What the response needs is every record, repeated verbatim, and no images.

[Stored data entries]

+-------+

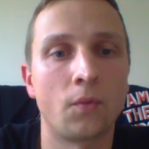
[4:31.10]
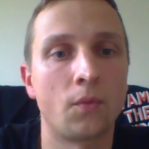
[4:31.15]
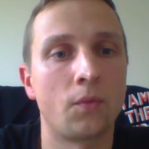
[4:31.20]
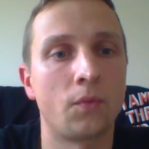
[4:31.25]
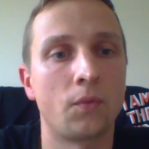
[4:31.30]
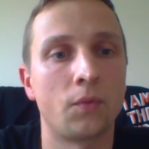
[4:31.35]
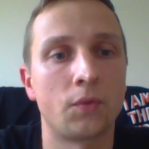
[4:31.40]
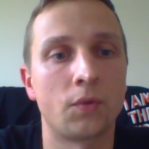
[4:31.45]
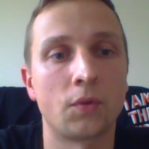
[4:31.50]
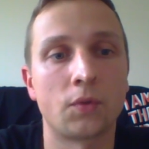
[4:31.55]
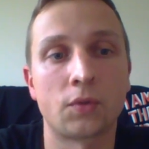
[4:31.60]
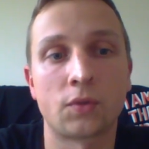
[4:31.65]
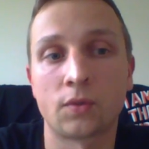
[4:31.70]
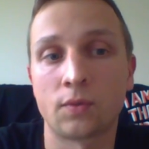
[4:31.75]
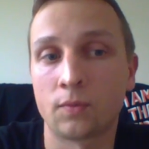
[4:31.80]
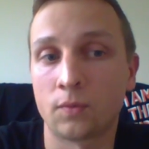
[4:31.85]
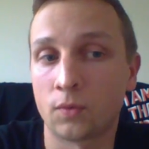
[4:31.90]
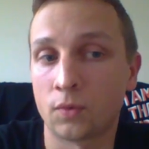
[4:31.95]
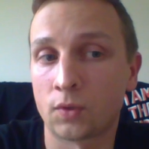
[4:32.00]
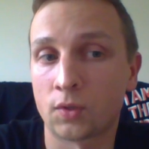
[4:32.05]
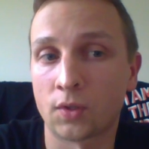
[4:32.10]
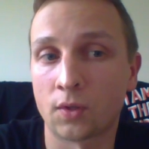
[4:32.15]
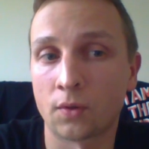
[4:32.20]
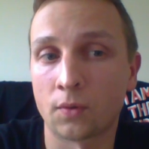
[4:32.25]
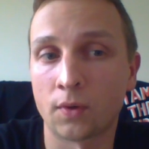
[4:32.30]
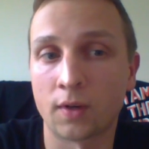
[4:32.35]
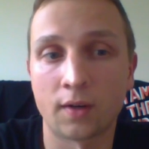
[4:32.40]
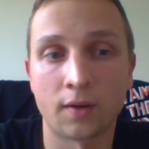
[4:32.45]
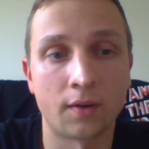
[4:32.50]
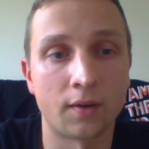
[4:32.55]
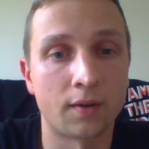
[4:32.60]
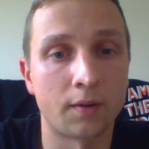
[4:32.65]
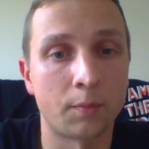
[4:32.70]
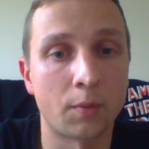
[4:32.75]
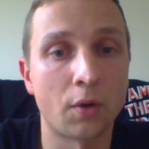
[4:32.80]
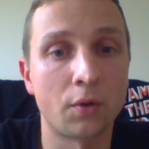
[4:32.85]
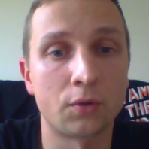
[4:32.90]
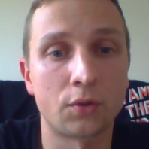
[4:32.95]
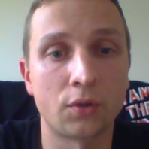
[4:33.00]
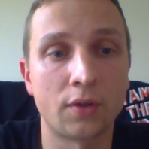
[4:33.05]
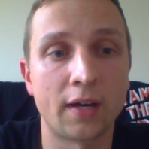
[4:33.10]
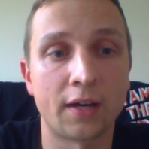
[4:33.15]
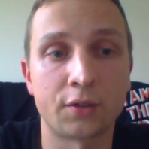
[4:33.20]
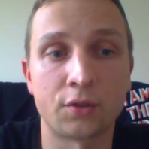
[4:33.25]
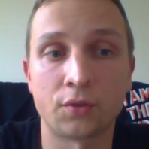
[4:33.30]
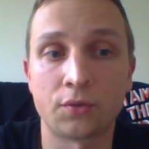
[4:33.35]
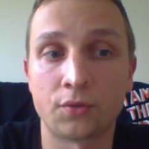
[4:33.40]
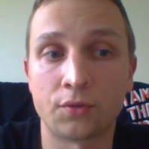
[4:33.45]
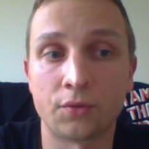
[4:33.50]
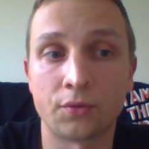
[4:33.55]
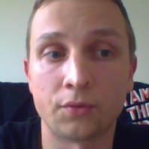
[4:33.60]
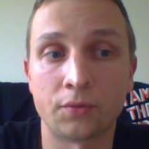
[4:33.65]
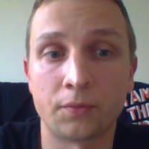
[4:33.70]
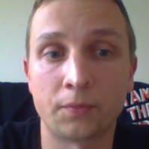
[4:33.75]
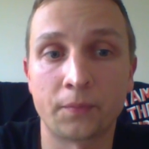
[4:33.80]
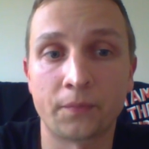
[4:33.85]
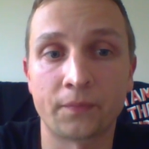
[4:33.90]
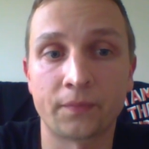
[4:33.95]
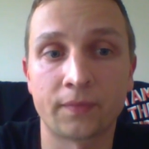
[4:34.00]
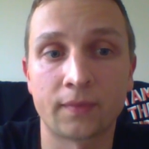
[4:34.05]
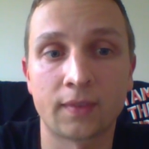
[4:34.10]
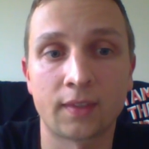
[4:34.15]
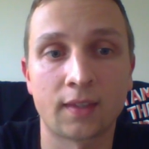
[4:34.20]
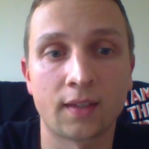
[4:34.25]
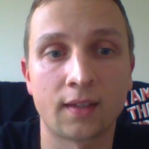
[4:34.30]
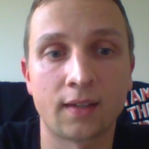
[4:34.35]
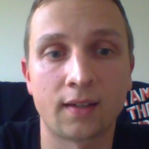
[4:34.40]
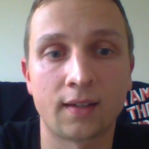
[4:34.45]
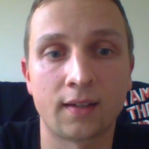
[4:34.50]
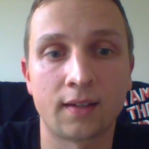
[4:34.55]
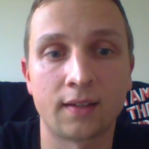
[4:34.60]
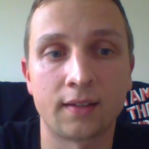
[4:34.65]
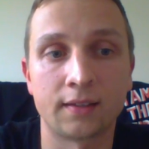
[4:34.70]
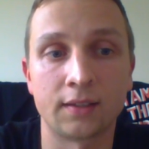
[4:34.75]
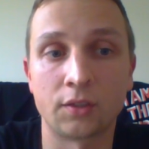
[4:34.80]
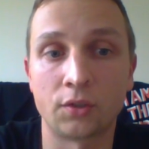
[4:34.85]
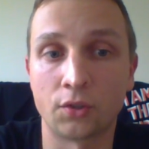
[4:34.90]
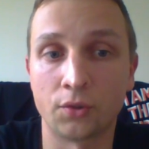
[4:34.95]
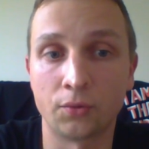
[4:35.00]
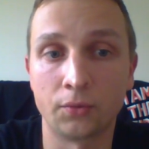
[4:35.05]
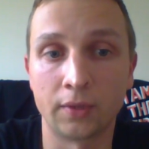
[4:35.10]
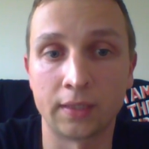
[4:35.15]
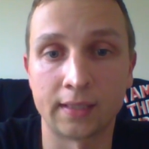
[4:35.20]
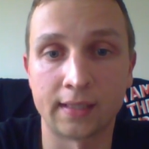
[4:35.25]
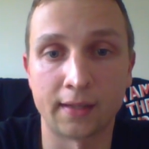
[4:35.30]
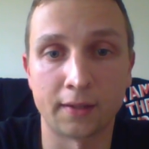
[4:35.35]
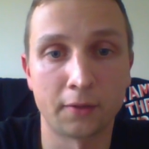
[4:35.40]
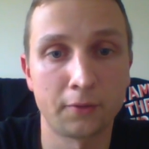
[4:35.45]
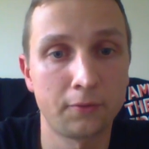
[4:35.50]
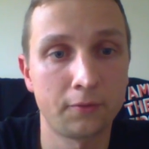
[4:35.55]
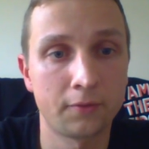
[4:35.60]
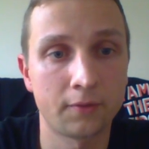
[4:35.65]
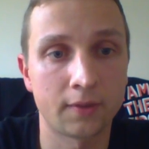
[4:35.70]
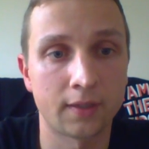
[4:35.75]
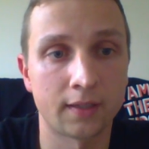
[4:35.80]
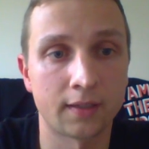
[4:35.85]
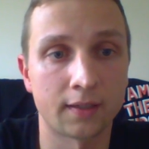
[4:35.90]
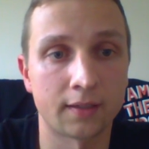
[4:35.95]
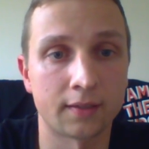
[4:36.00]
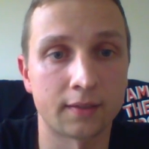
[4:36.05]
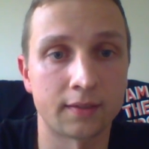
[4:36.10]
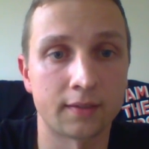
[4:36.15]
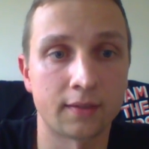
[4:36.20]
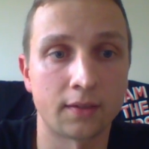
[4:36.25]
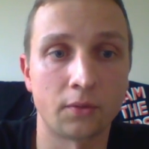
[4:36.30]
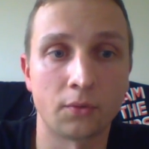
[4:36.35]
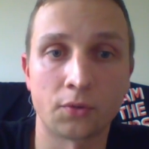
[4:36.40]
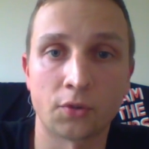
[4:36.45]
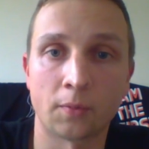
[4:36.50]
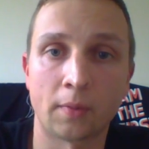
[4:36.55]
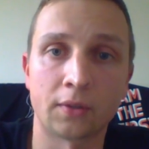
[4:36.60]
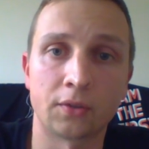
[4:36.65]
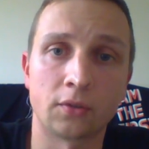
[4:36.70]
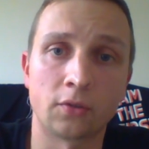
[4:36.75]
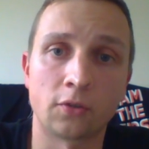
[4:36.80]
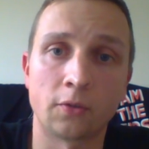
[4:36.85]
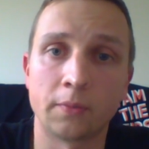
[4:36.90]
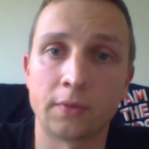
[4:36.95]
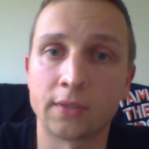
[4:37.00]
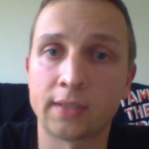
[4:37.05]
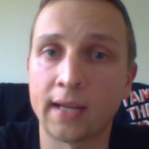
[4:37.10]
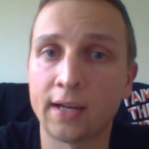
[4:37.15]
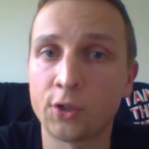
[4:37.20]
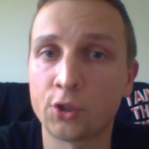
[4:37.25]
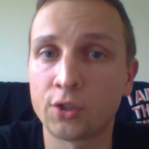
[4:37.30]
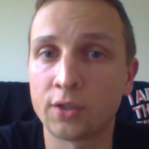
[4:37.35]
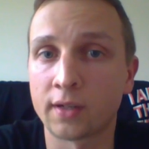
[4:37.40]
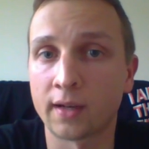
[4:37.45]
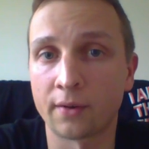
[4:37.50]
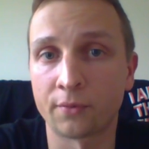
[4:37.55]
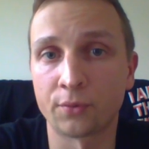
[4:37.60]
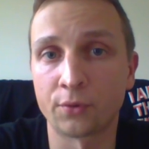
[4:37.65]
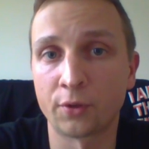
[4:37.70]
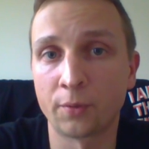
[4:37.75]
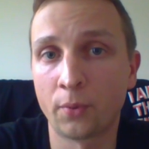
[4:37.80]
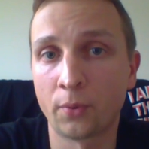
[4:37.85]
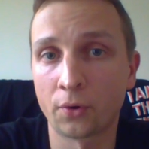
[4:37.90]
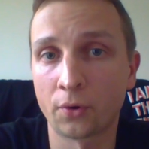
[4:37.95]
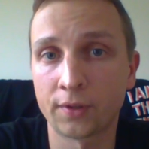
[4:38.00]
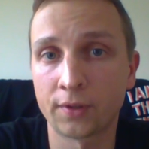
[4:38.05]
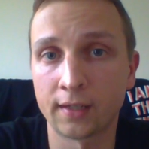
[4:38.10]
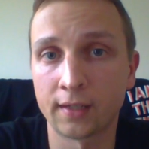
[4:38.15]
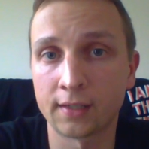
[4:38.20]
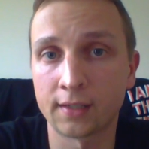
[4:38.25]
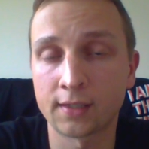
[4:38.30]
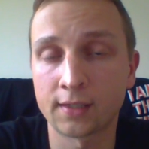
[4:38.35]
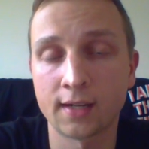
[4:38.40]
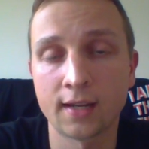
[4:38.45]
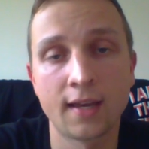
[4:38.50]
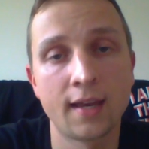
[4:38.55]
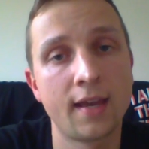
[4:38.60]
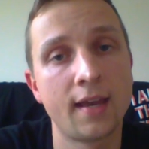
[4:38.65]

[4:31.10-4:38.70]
So I'm going to guide you through the tool itself and also about the documentation, how we report things.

+-------+

> _Task result_
[4:31.10]
[4:31.15]
[4:31.20]
[4:31.25]
[4:31.30]
[4:31.35]
[4:31.40]
[4:31.45]
[4:31.50]
[4:31.55]
[4:31.60]
[4:31.65]
[4:31.70]
[4:31.75]
[4:31.80]
[4:31.85]
[4:31.90]
[4:31.95]
[4:32.00]
[4:32.05]
[4:32.10]
[4:32.15]
[4:32.20]
[4:32.25]
[4:32.30]
[4:32.35]
[4:32.40]
[4:32.45]
[4:32.50]
[4:32.55]
[4:32.60]
[4:32.65]
[4:32.70]
[4:32.75]
[4:32.80]
[4:32.85]
[4:32.90]
[4:32.95]
[4:33.00]
[4:33.05]
[4:33.10]
[4:33.15]
[4:33.20]
[4:33.25]
[4:33.30]
[4:33.35]
[4:33.40]
[4:33.45]
[4:33.50]
[4:33.55]
[4:33.60]
[4:33.65]
[4:33.70]
[4:33.75]
[4:33.80]
[4:33.85]
[4:33.90]
[4:33.95]
[4:34.00]
[4:34.05]
[4:34.10]
[4:34.15]
[4:34.20]
[4:34.25]
[4:34.30]
[4:34.35]
[4:34.40]
[4:34.45]
[4:34.50]
[4:34.55]
[4:34.60]
[4:34.65]
[4:34.70]
[4:34.75]
[4:34.80]
[4:34.85]
[4:34.90]
[4:34.95]
[4:35.00]
[4:35.05]
[4:35.10]
[4:35.15]
[4:35.20]
[4:35.25]
[4:35.30]
[4:35.35]
[4:35.40]
[4:35.45]
[4:35.50]
[4:35.55]
[4:35.60]
[4:35.65]
[4:35.70]
[4:35.75]
[4:35.80]
[4:35.85]
[4:35.90]
[4:35.95]
[4:36.00]
[4:36.05]
[4:36.10]
[4:36.15]
[4:36.20]
[4:36.25]
[4:36.30]
[4:36.35]
[4:36.40]
[4:36.45]
[4:36.50]
[4:36.55]
[4:36.60]
[4:36.65]
[4:36.70]
[4:36.75]
[4:36.80]
[4:36.85]
[4:36.90]
[4:36.95]
[4:37.00]
[4:37.05]
[4:37.10]
[4:37.15]
[4:37.20]
[4:37.25]
[4:37.30]
[4:37.35]
[4:37.40]
[4:37.45]
[4:37.50]
[4:37.55]
[4:37.60]
[4:37.65]
[4:37.70]
[4:37.75]
[4:37.80]
[4:37.85]
[4:37.90]
[4:37.95]
[4:38.00]
[4:38.05]
[4:38.10]
[4:38.15]
[4:38.20]
[4:38.25]
[4:38.30]
[4:38.35]
[4:38.40]
[4:38.45]
[4:38.50]
[4:38.55]
[4:38.60]
[4:38.65]

[4:31.10-4:38.70]
So I'm going to guide you through the tool itself and also about the documentation, how we report things.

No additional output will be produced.